Stored data

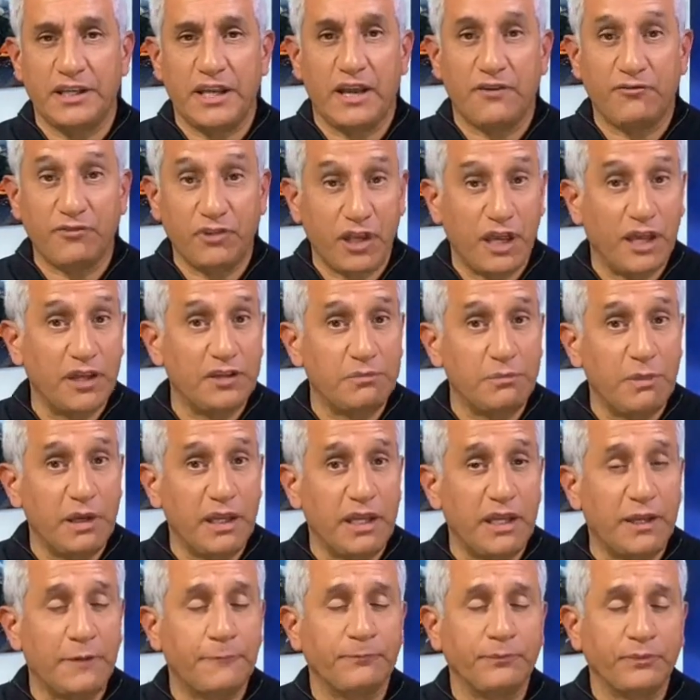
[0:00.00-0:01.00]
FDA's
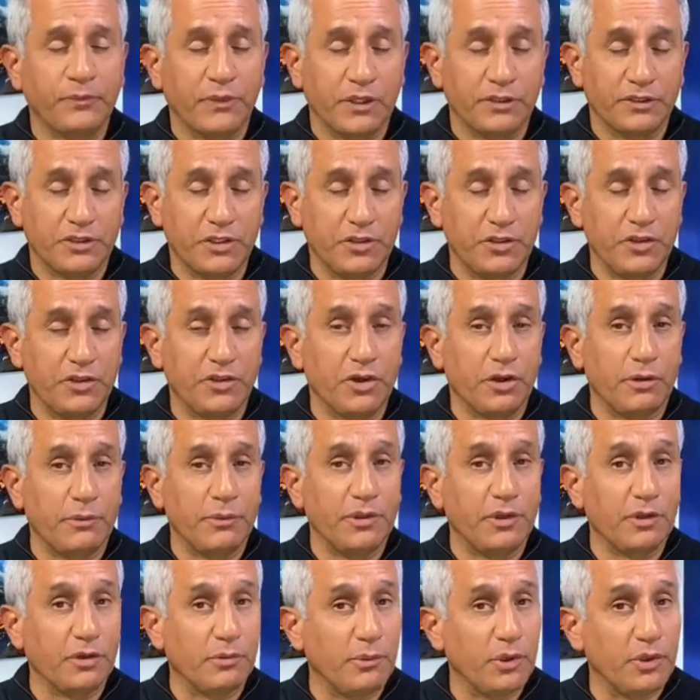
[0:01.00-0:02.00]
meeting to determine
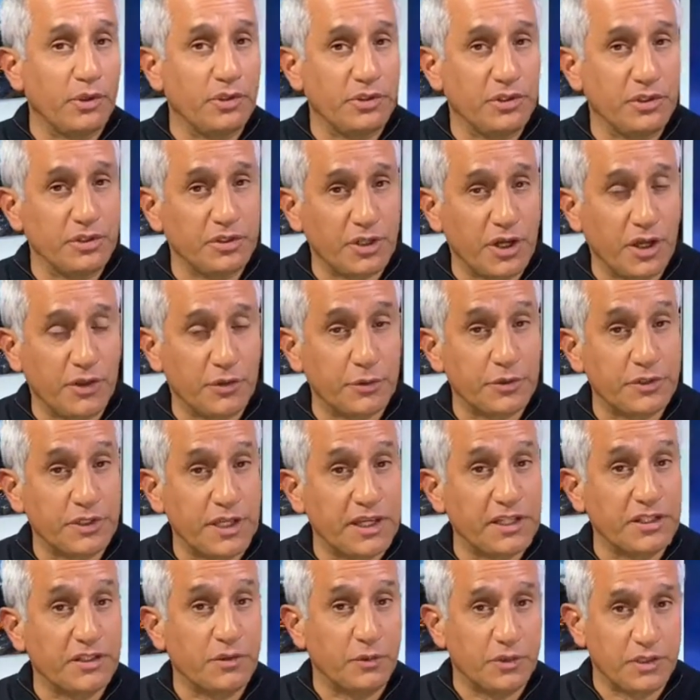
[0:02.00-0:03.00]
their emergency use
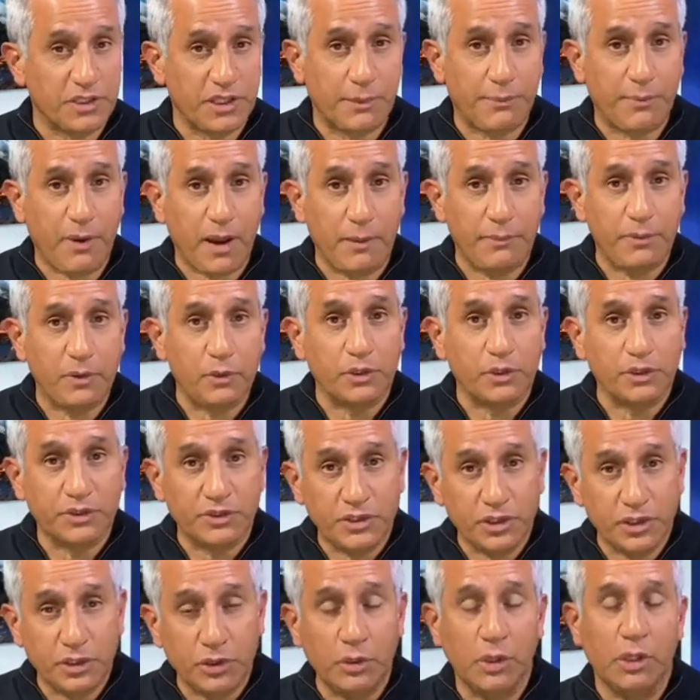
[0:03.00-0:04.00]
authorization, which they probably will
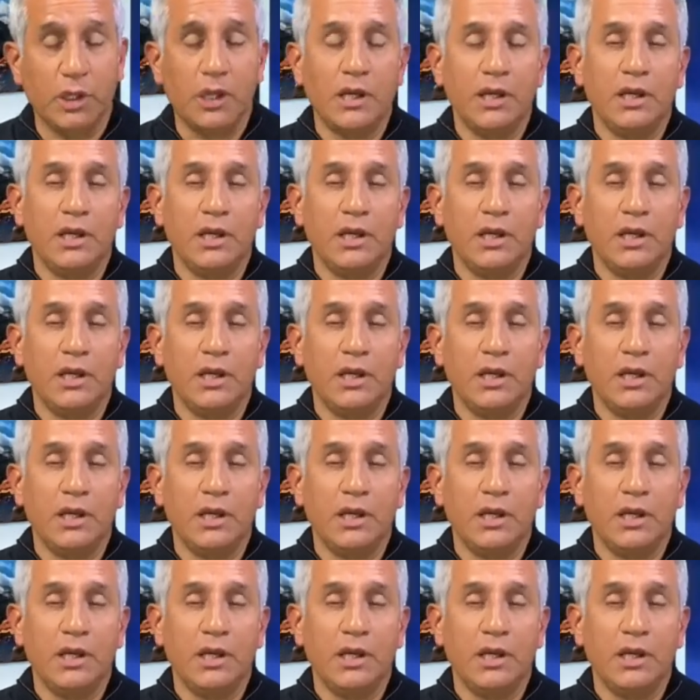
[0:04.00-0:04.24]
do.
* * *
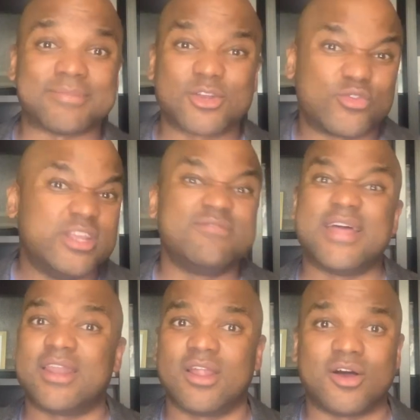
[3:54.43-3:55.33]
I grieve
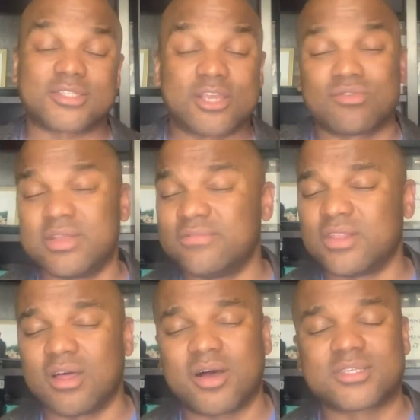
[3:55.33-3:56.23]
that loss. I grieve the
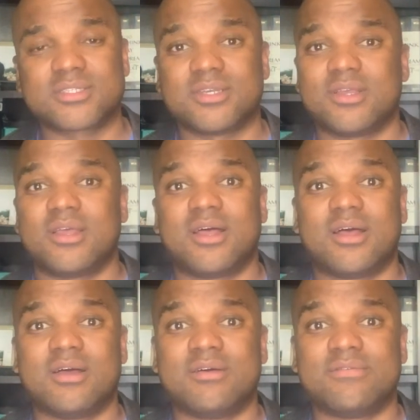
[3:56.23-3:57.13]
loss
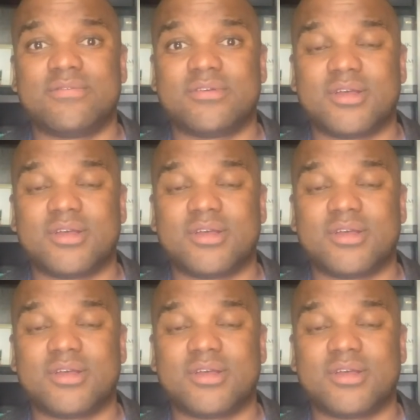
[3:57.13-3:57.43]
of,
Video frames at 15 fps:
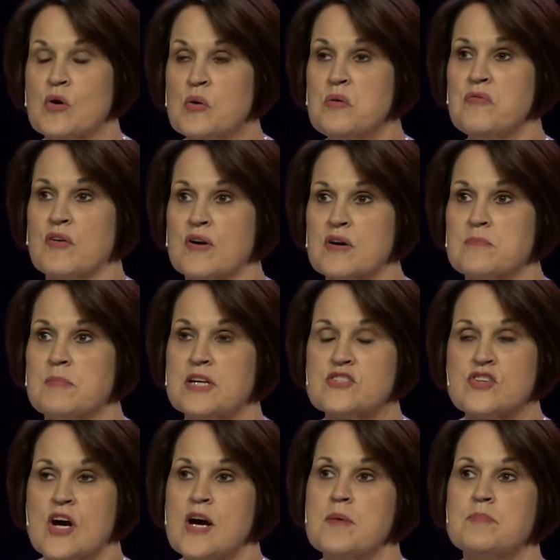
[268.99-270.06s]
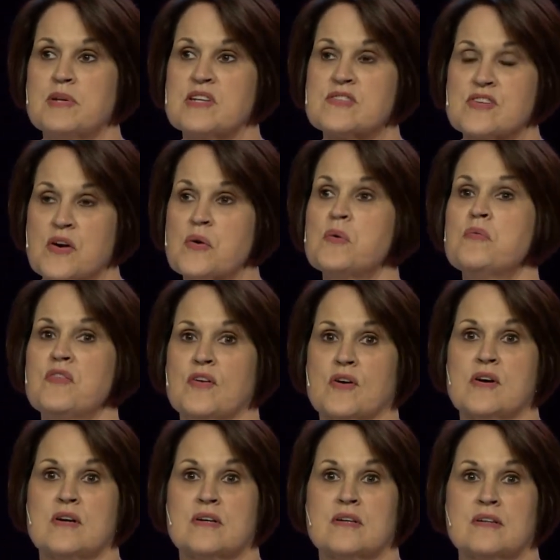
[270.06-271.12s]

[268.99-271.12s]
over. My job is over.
---
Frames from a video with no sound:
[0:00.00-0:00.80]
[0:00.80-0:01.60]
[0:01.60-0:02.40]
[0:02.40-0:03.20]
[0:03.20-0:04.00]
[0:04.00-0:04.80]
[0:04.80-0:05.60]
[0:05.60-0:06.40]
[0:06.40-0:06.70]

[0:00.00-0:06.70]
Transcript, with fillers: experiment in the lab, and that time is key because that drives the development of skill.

- **WORK TASK**
For this exercise, output exactly the lines above from the line with "[0:00.00-0:00.80]" to the line with "Transcript, with fillers: experiment", counting both, and leave out the rest.

- **WORKED SOLUTION**
[0:00.00-0:00.80]
[0:00.80-0:01.60]
[0:01.60-0:02.40]
[0:02.40-0:03.20]
[0:03.20-0:04.00]
[0:04.00-0:04.80]
[0:04.80-0:05.60]
[0:05.60-0:06.40]
[0:06.40-0:06.70]

[0:00.00-0:06.70]
Transcript, with fillers: experiment in the lab, and that time is key because that drives the development of skill.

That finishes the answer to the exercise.